OPINION: Forewarned is forearmed in local logistics

South African importers and exporters are increasingly exposed to disruption, not only from port congestion, but from growing volatility and tighter regulatory scrutiny across the freight chain.

Given the challenges that supply-chain industry stakeholders have had to cope with, mostly to the detriment of trade, freight forwarding business owner, Taylor Marais, is not alone in this view.

According to the co-founder of Tidan Tides Logistics, while congestion remains a headline issue, the more immediate risk for manufacturers, retailers and industrial shippers, lies in unpredictable vessel schedules, fragmented handovers and documentation errors often identified only after arrival.

“Cargo can move from ‘on track’ to ‘at risk’ very quickly,” says Marais.

“When vessel windows shift or cut-offs change, planning and delivery commitments are immediately affected. The biggest failures happen when no single party owns the shipment end-to-end.”

He contends that many of the most costly delays at South African ports are driven not by missing paperwork, but by misaligned documentation across invoices, packing lists, permits and transport documents, triggering inspections and clearance holds.

“There is far less tolerance for post-arrival corrections,” Marais adds. 

“Classification, declared use and end-use are being scrutinised upfront, with clear audit trails expected.”

The risk is amplified for high-value or specialised cargo such as vehicles, machinery and industrial equipment, where regulatory exposure, inspections and storage build-up can escalate costs quickly.

Marais’ sentiments are share by the company’s other co-founder, Lorraine Candy. 

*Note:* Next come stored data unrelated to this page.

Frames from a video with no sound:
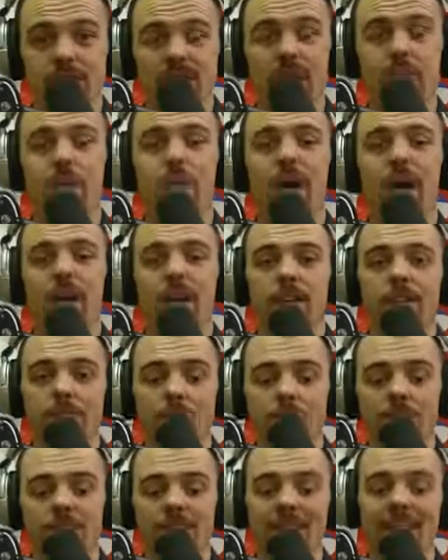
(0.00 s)
That's right. If you
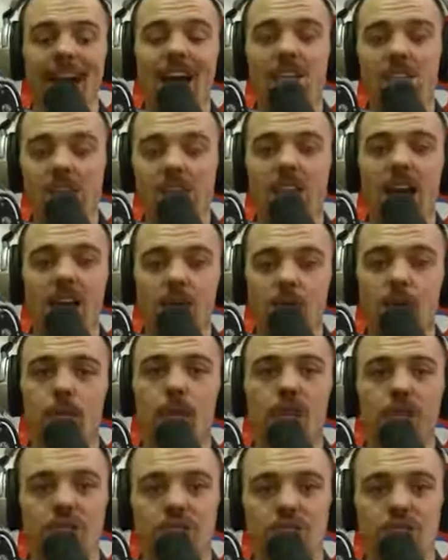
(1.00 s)
have a $1,000
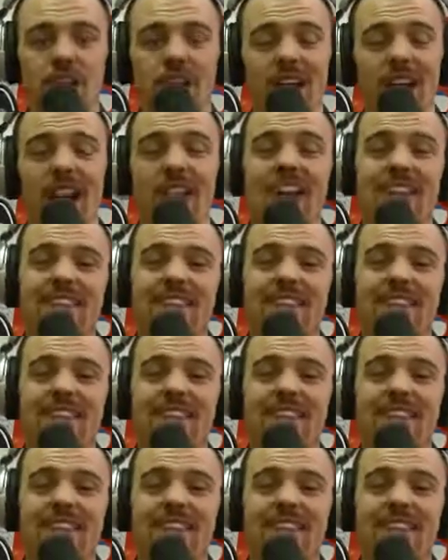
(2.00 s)
monthly check,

She says misalignment between origin and destination partners is a recurring issue.

“Export legs may run smoothly, but import-side requirements aren’t always confirmed early enough. Once cargo lands, shipments become reactive.”

She predicts that schedule volatility, uneven port performance and stricter enforcement are expected over the next 12-18 months, so businesses that treat compliance and coordination as part of planning, rather than a scramble after arrival, are better positioned to avoid disruption.

“Technology gives visibility,” Candy says, “but people still prevent disruptions by intervening early and clarifying intent before issues escalate.”